### Recorded data
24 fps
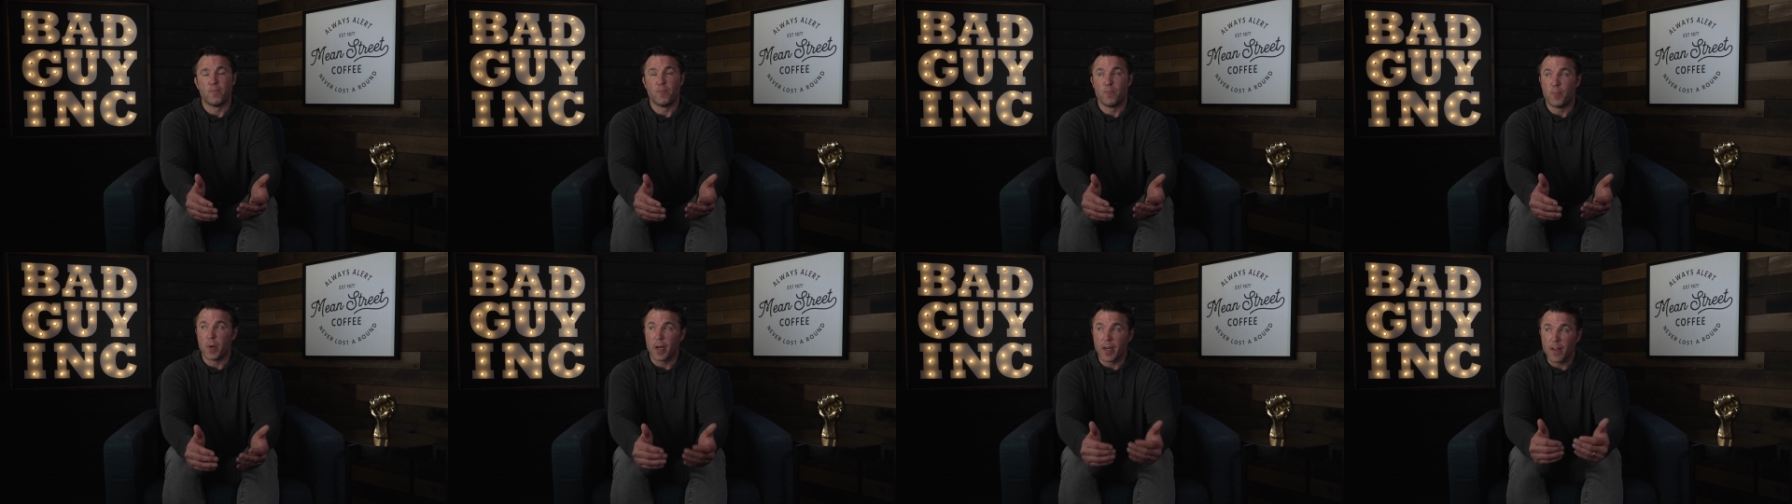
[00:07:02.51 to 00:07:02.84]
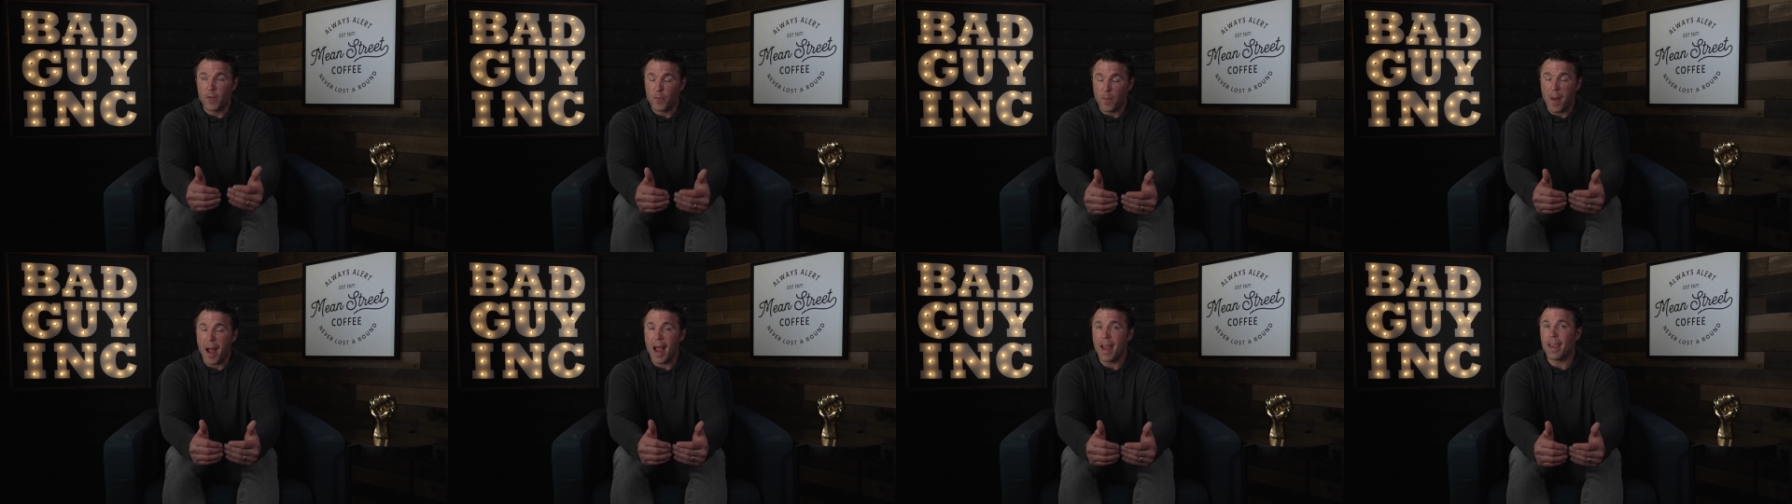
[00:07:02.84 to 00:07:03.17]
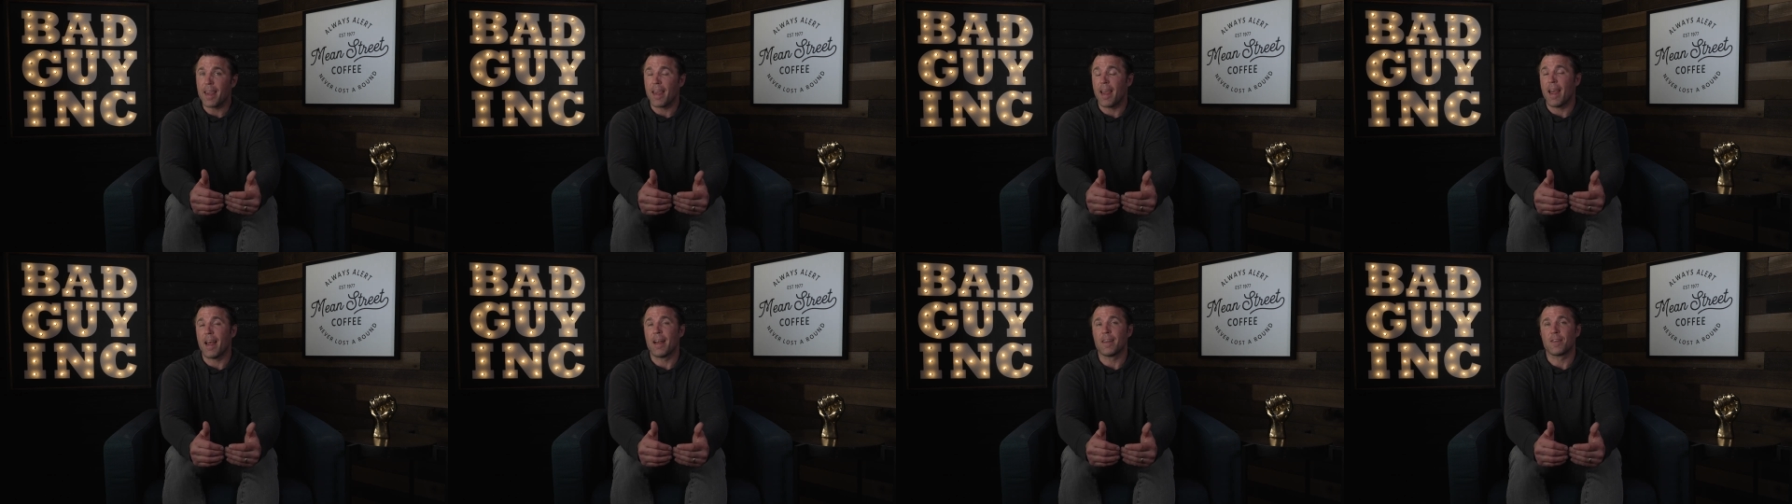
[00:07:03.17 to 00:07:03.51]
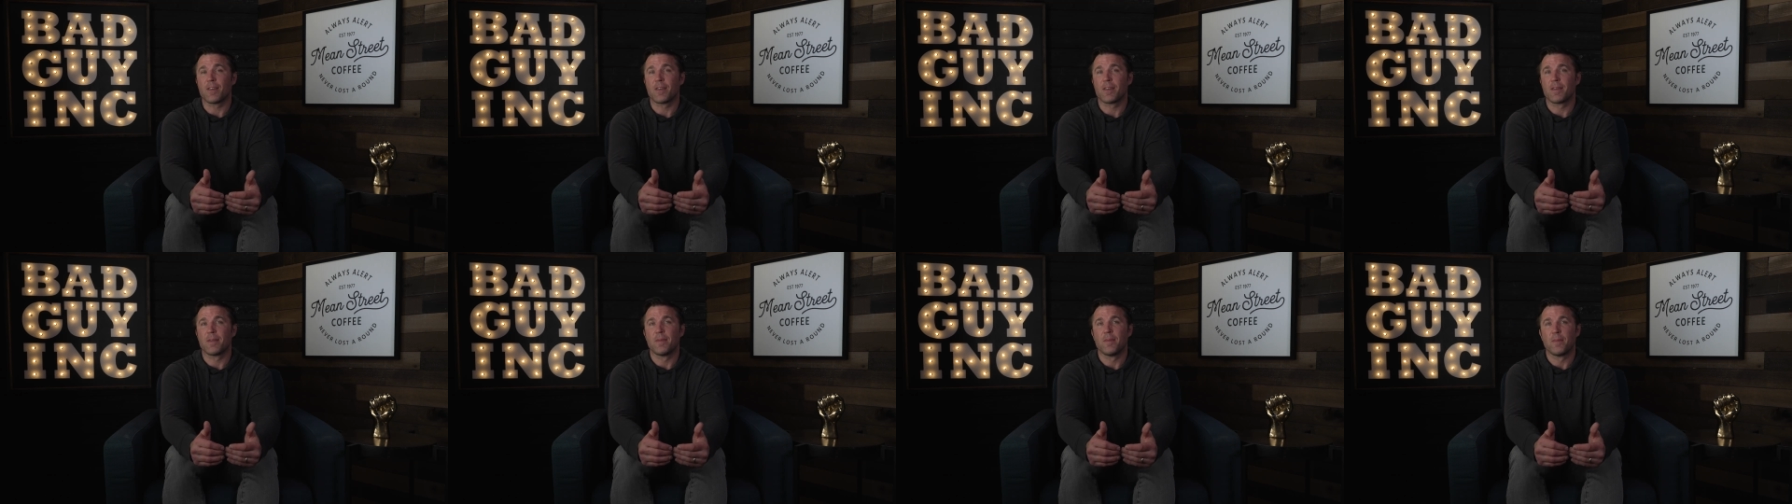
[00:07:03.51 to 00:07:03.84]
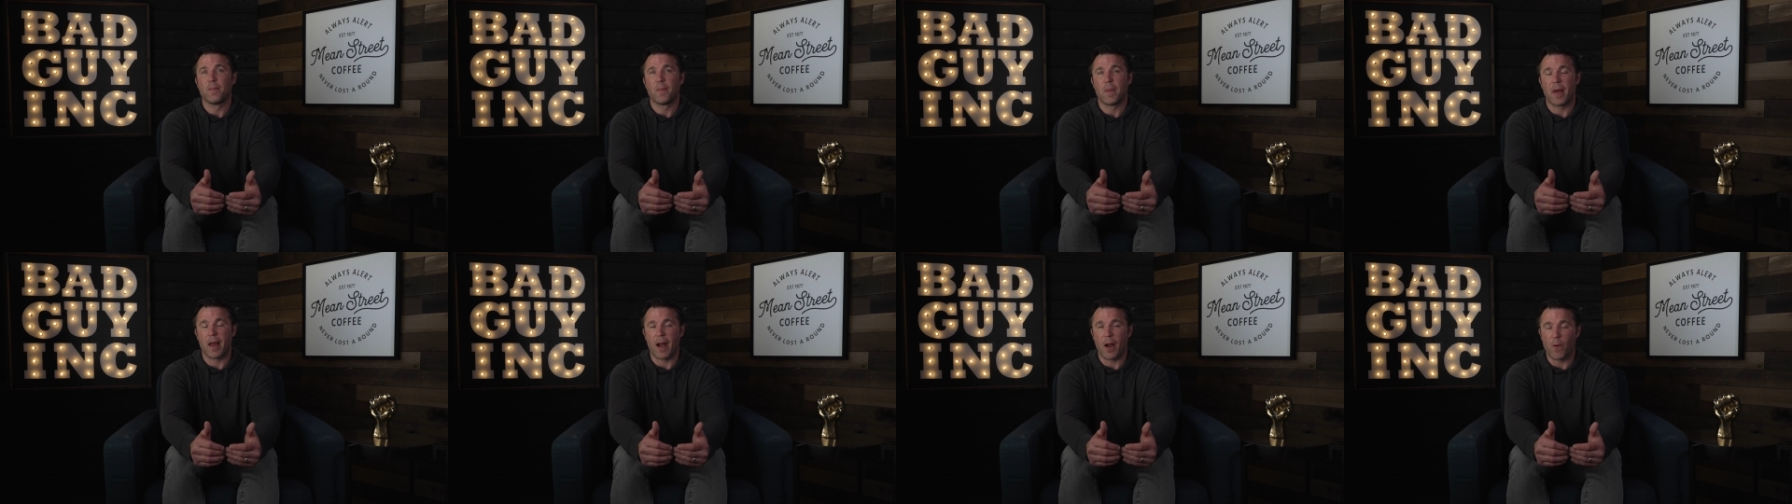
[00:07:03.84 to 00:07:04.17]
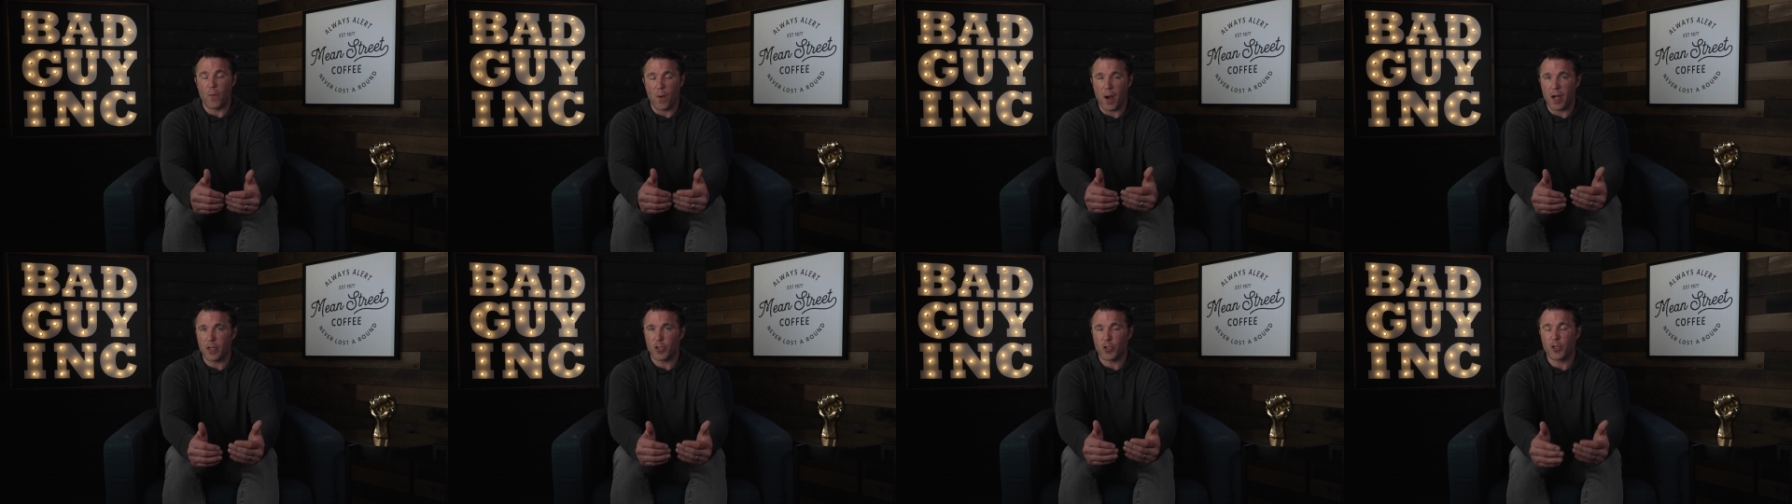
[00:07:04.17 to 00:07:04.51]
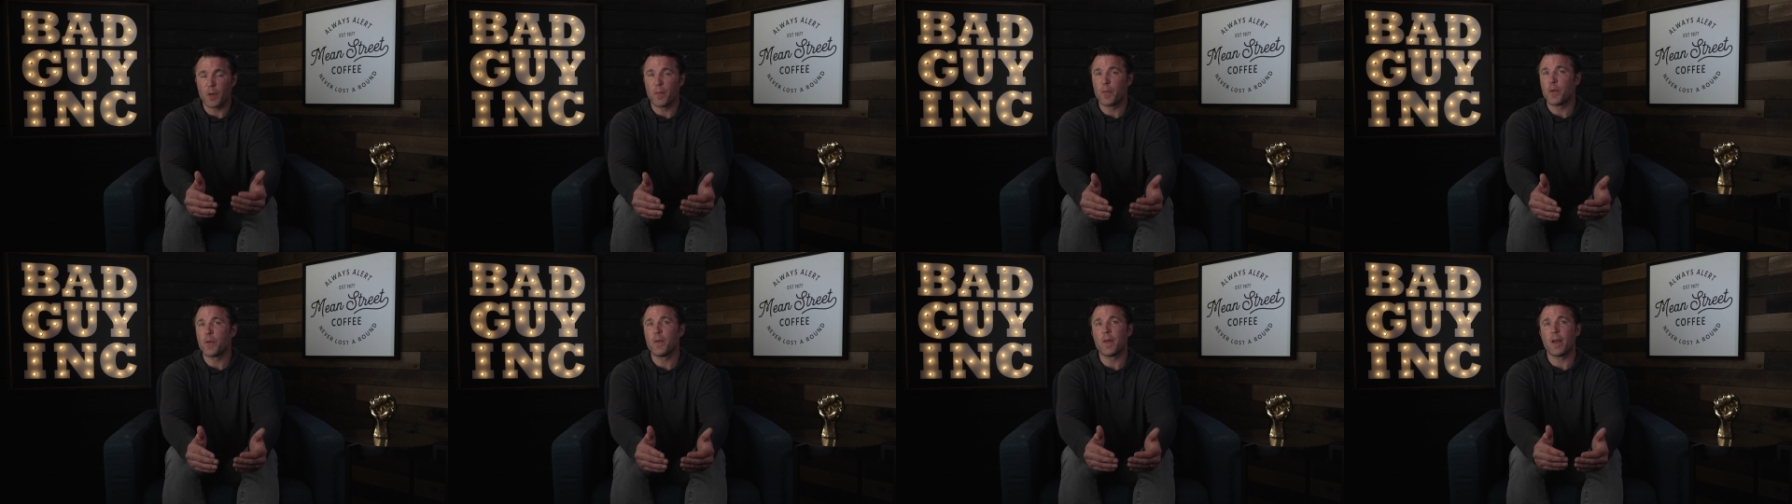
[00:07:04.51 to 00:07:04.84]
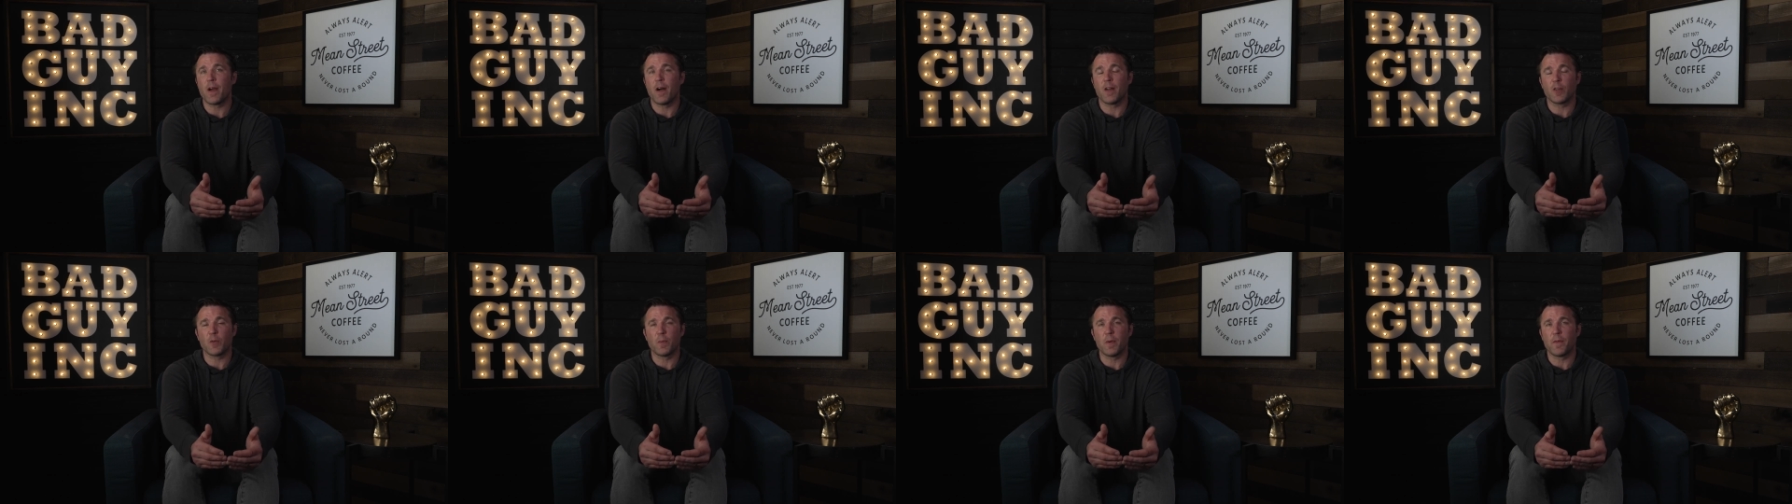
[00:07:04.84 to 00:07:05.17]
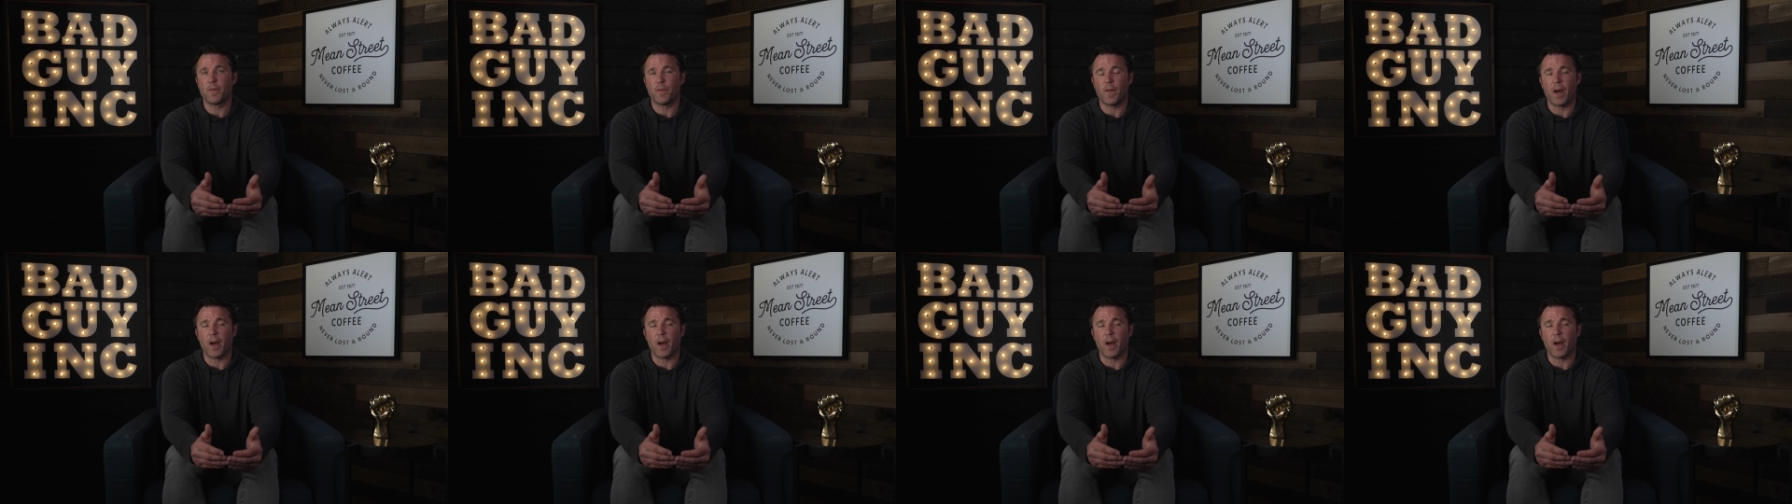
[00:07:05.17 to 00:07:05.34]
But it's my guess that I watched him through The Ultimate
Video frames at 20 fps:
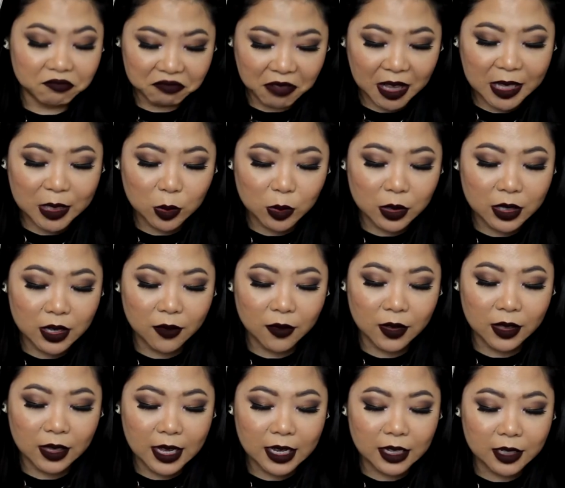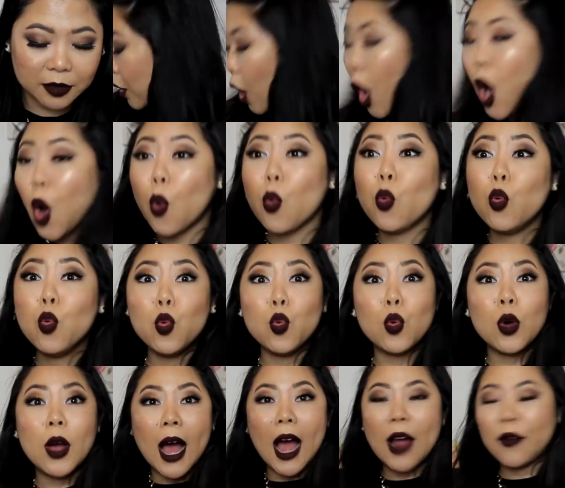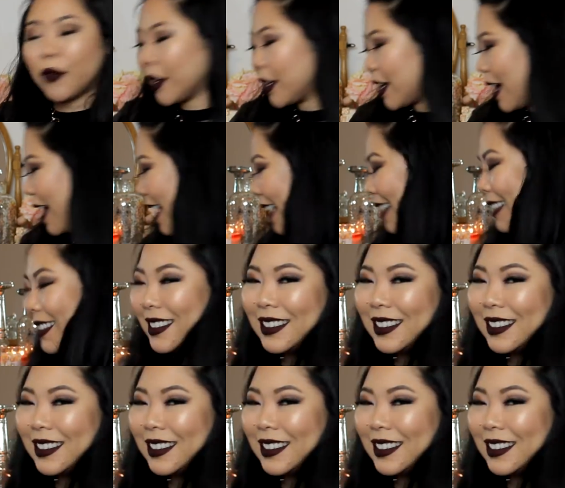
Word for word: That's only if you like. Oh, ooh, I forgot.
######
Assigned task →
Your answer must be a verbatim copy of the entries above, with no images included.

Response to the exercise →
24 fps
[00:07:02.51 to 00:07:02.84]
[00:07:02.84 to 00:07:03.17]
[00:07:03.17 to 00:07:03.51]
[00:07:03.51 to 00:07:03.84]
[00:07:03.84 to 00:07:04.17]
[00:07:04.17 to 00:07:04.51]
[00:07:04.51 to 00:07:04.84]
[00:07:04.84 to 00:07:05.17]
[00:07:05.17 to 00:07:05.34]
But it's my guess that I watched him through The Ultimate
Video frames at 20 fps:
Word for word: That's only if you like. Oh, ooh, I forgot.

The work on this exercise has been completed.